Hugging and puffing

Hugging and puffing
After a month of thundering how they would all heave the PTI government out of Islamabad, a gaggle of big and small opposition parties that met last Wednesday in Islamabad could only muster an agreement to huff and puff without bringing the House down. The truth is that nothing more was expected of them.

Everyone has known of tactical and strategic splits within the PMLN, with Nawaz and Maryam Sharif urging the party to charge the citadels of the Miltablishment and Shahbaz Sharif stolidly in favour of appeasing it. This was embarrassingly evident in the run-up to the All Parties Conference: Shahbaz proposing a Charter of Cooperation on the Economy with the PTI government and Maryam dismissing it as a veritable joke! In the APC, neither pressed his/her point and let the discussion meander to its logical non-end.

The PPP was always circumspect. The Co-Chair, Asif Zardari, had done a deal with the Miltablishment before the elections whereby, in exchange for being given a free hand to win and run Sindh, he had delivered a government in Balochistan to the Miltablishment and thrown in the Senate Chairmanship for good measure. How could he now jeopardize his party’s provincial gain by burning his personal boats, especially since he still had a couple of cards up his sleeve while he waited and watched for some sign of relief from his erstwhile “partners”? Better, he reasoned, to encourage young Bilawal to spit fire and venom against the PTI government while he personally maintained a studied non-committal gravitas.

Maulana Fazalur Rahman’s case is different.

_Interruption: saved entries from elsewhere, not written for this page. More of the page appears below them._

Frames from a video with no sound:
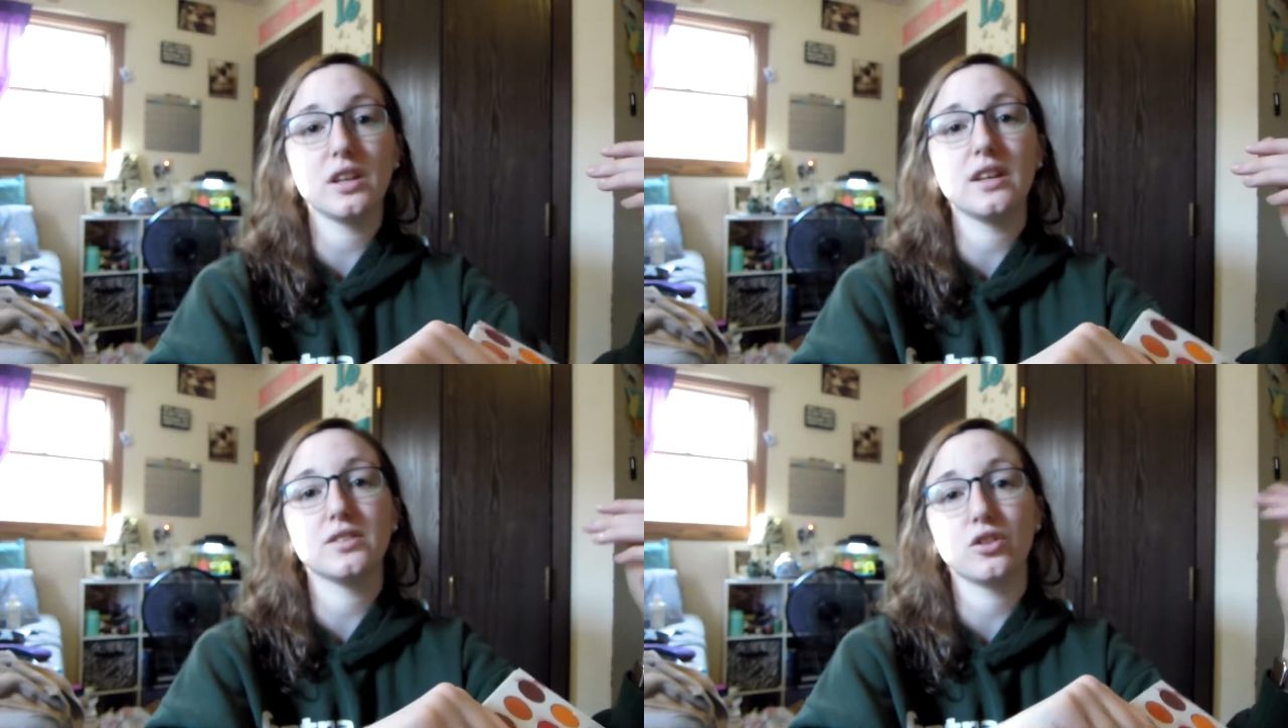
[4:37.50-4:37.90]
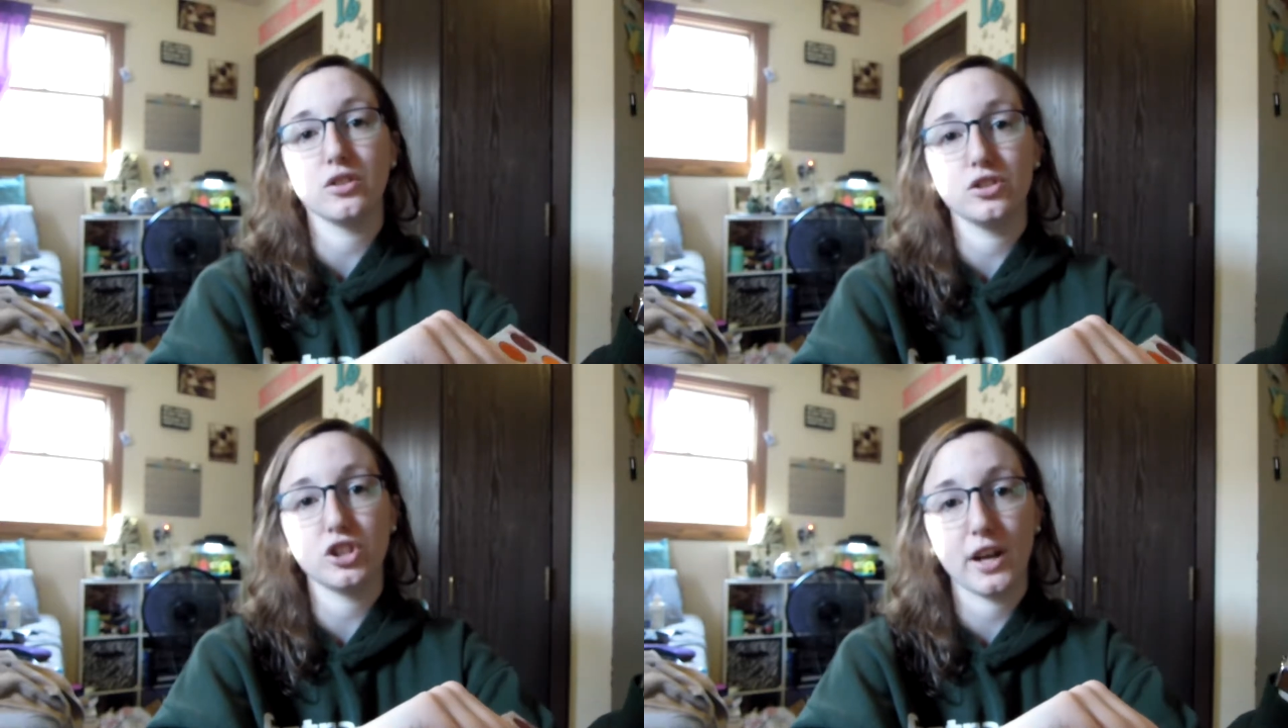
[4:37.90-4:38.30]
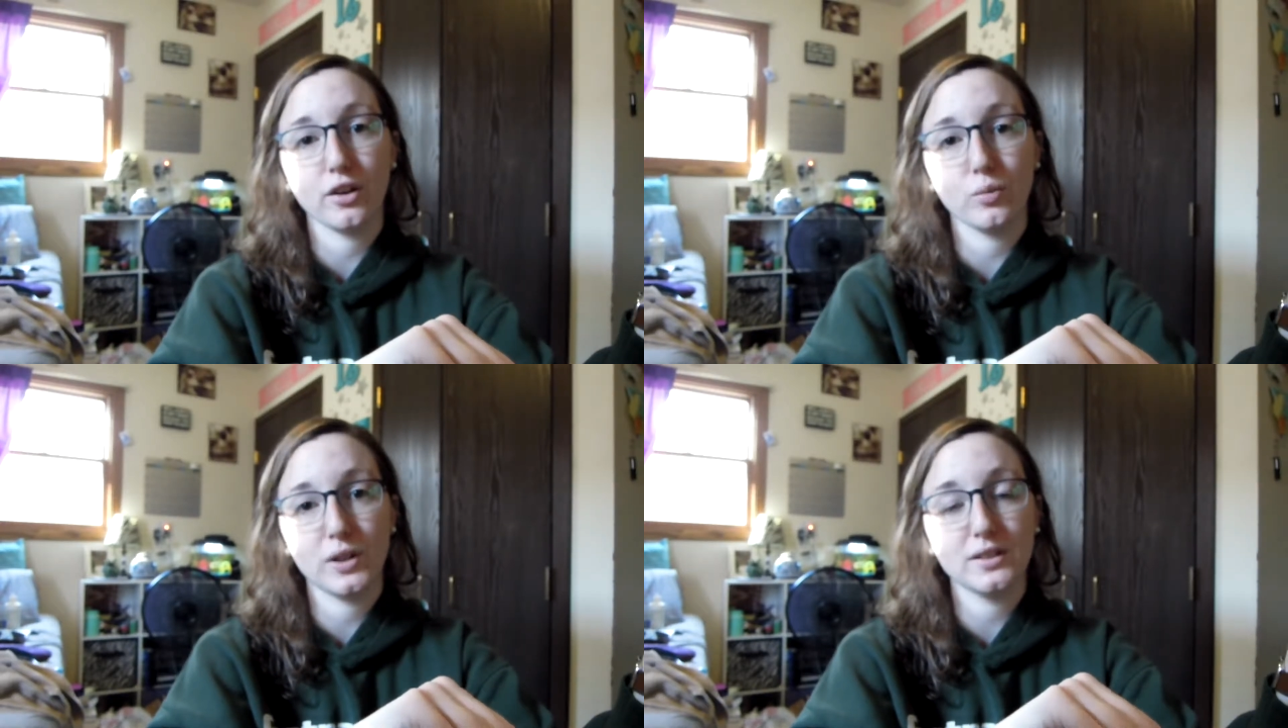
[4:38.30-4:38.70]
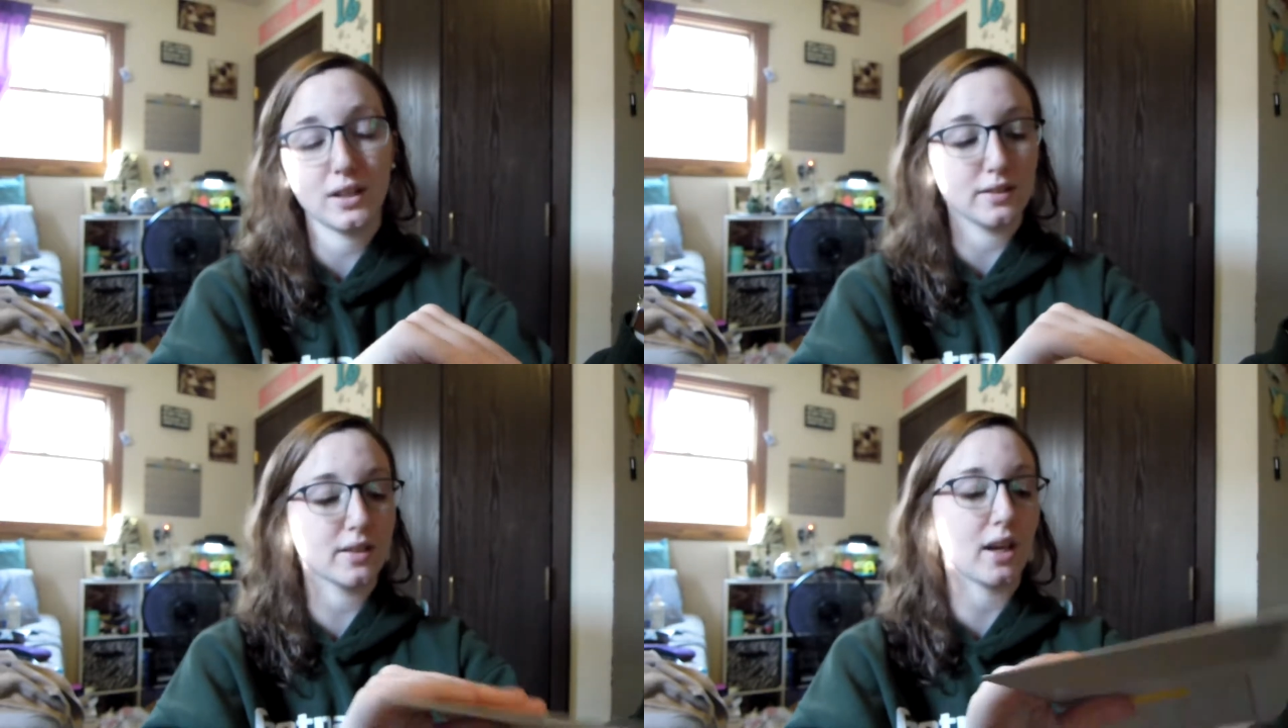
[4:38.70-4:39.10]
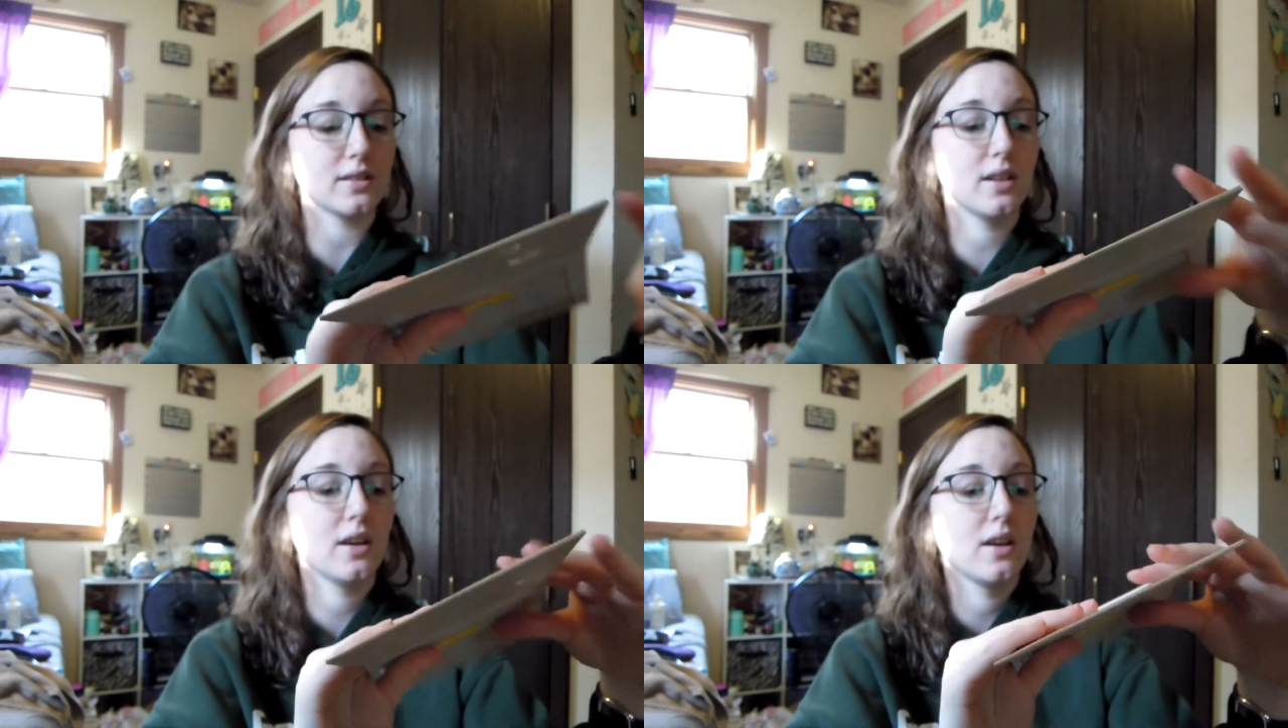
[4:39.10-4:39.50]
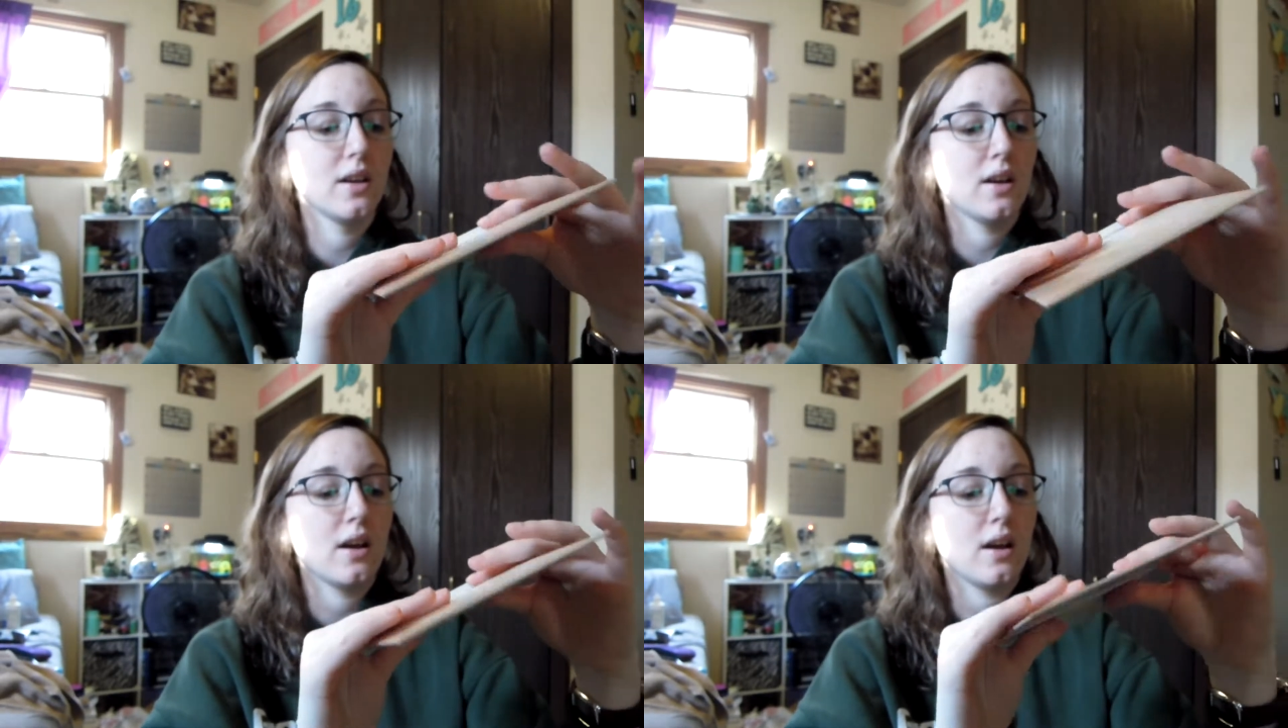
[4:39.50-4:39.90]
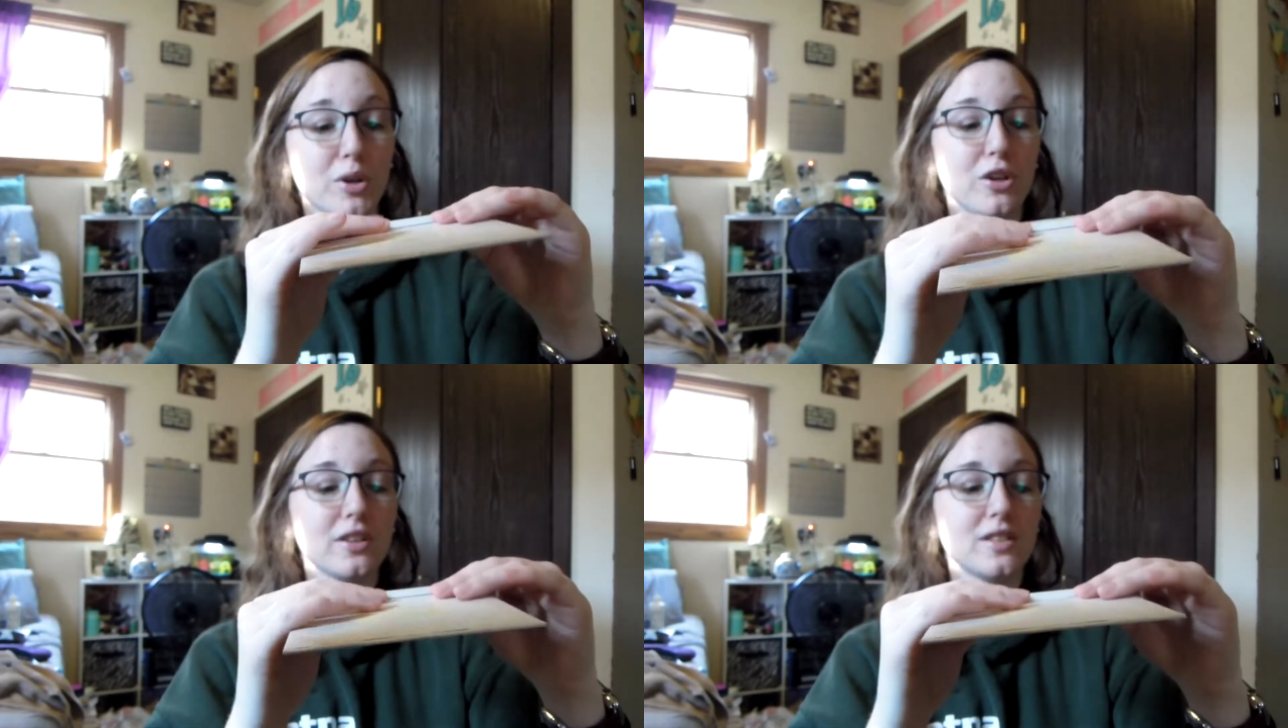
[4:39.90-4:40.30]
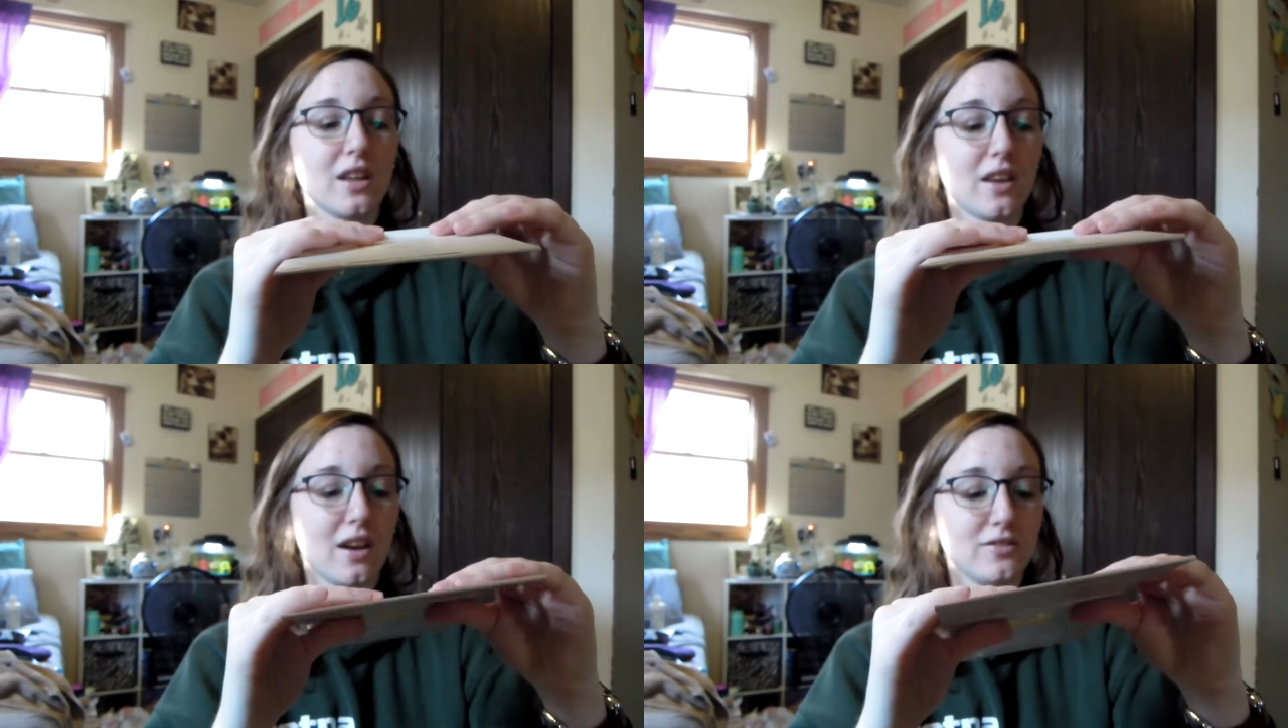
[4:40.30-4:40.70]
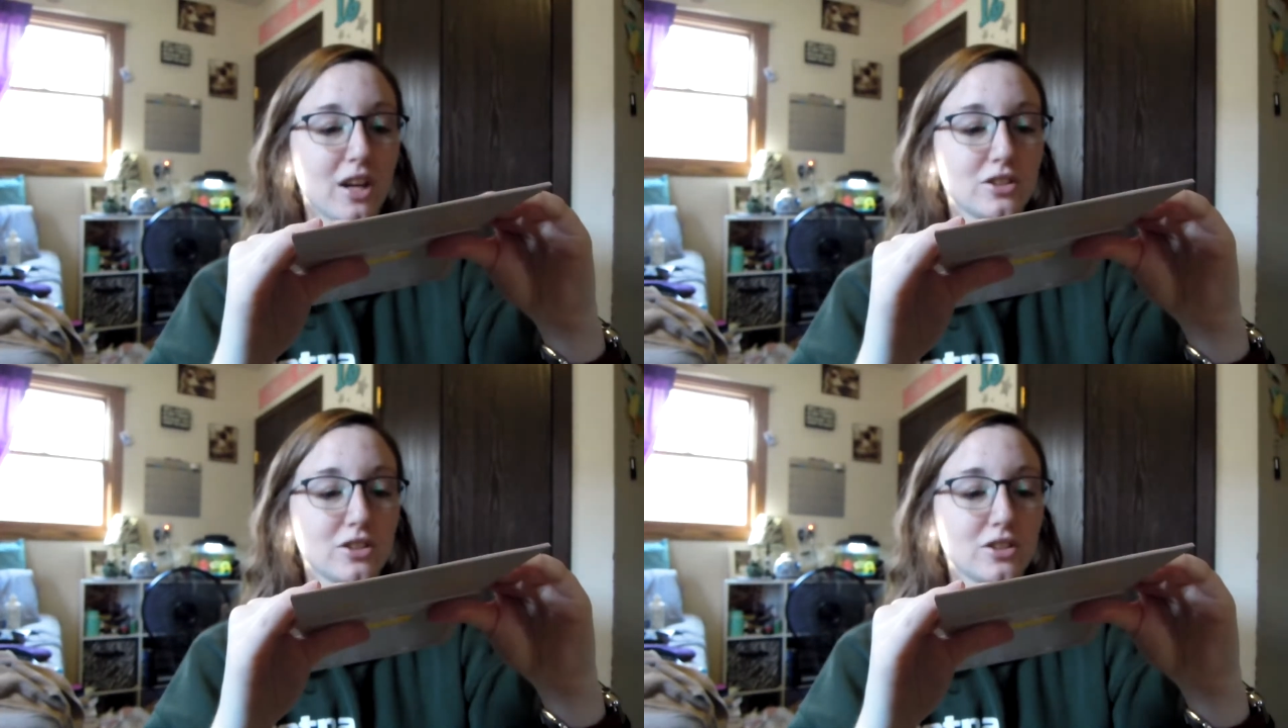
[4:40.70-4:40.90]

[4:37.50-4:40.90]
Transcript: it's a good shadow when it does that. But you can tell that I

He believes passionately that his JUI was robbed of precious electoral seats, including his own, in Khyber-Pakhtunkhwa because of a Miltablishment conspiracy to cut him down to size. Therefore, he has everything to gain if there is a new election or if he is accommodated in parliament following some change of government in Islamabad. That is why he has been playing on the front foot, as it were, demanding en masse resignations from parliament and a “million-man” march on Islamabad to dislodge the PTI from power. He must be disappointed that all he has got from this exercise is the promise of a JUI man as Deputy Speaker of the Senate, following the proposed ouster of the current Chairman and Deputy next month.

The rest were largely small fry who didn’t much matter. The two parties that could have helped fuel street agitation or resistance in their own spheres of influence, the Jamaat-e-Islami and the Baloch National Party, didn’t bother to attend. The JI is wary of wielding its street clout in favour of two parties (PPP and PMLN) that its electorate immensely dislikes. The BNP was wooed over with sweet nothings at the last minute by no less than the PM himself. Mr Akhtar Mengal, its leader, probably reckons that the Miltablishment and PTI alliance is unshakeable, for the time being at least, and there is no point being at the receiving end all over again.

Now we have the future charter before us. The opposition parties will mull over how to persuade the Senate Speaker to quit voluntarily (because he’s a decent man), failing which they may serve a formal notice to him to quit or face a no-confidence move. If the Senate falls into their hands, they can create many logjams for the PTI government even if they can’t oust it. Beyond that, there was a meek call for a Black Day next month and a litany of demands, demands and damned demands, all of which the PTI government can blithely ignore as it has done in the past.

We can draw one conclusion for sure from this charade. Asif Zardari and Nawaz Sharif and many of their party stalwarts are not yet ready to face long imprisonments. All are still hoping for some sign of personal relief from the Miltablishment. If it comes, well and good; if it doesn’t, the option of burning their boats is still there at a better time, that is when Imran Khan has completely lost his sheen and the masses are thoroughly fed up and ready to rise and revolt against the PTI.

Does this mean that the status quo is solidly entrenched for five years? Not at all.

No one, least of all the Miltablishment, is under the delusion that Imran Khan has the experience or ability to deliver on the multi-faceted national crisis at hand. But its options are decidedly dismal. After having spent the better part of the last five years destabilizing and demonizing the two mainstream parties, how can “they” ask any one of them to form a new government even if the chosen one is ready to bow and scrape before them?  A “national government” is an option whose time hasn’t come because Imran Khan’s voters may be sullen but the economy hasn’t yet bitten them severely enough in the behind for them to scream for his scalp.

Meanwhile, there are pressing issues to attend to, like matters of postings, transfers and extensions.

Najam Aziz Sethi is a Pakistani journalist, businessman who is also the founder of The Friday Times and Vanguard Books. Previously, as an administrator, he served as Chairman of Pakistan Cricket Board, caretaker Federal Minister of Pakistan and Chief Minister of Punjab, Pakistan.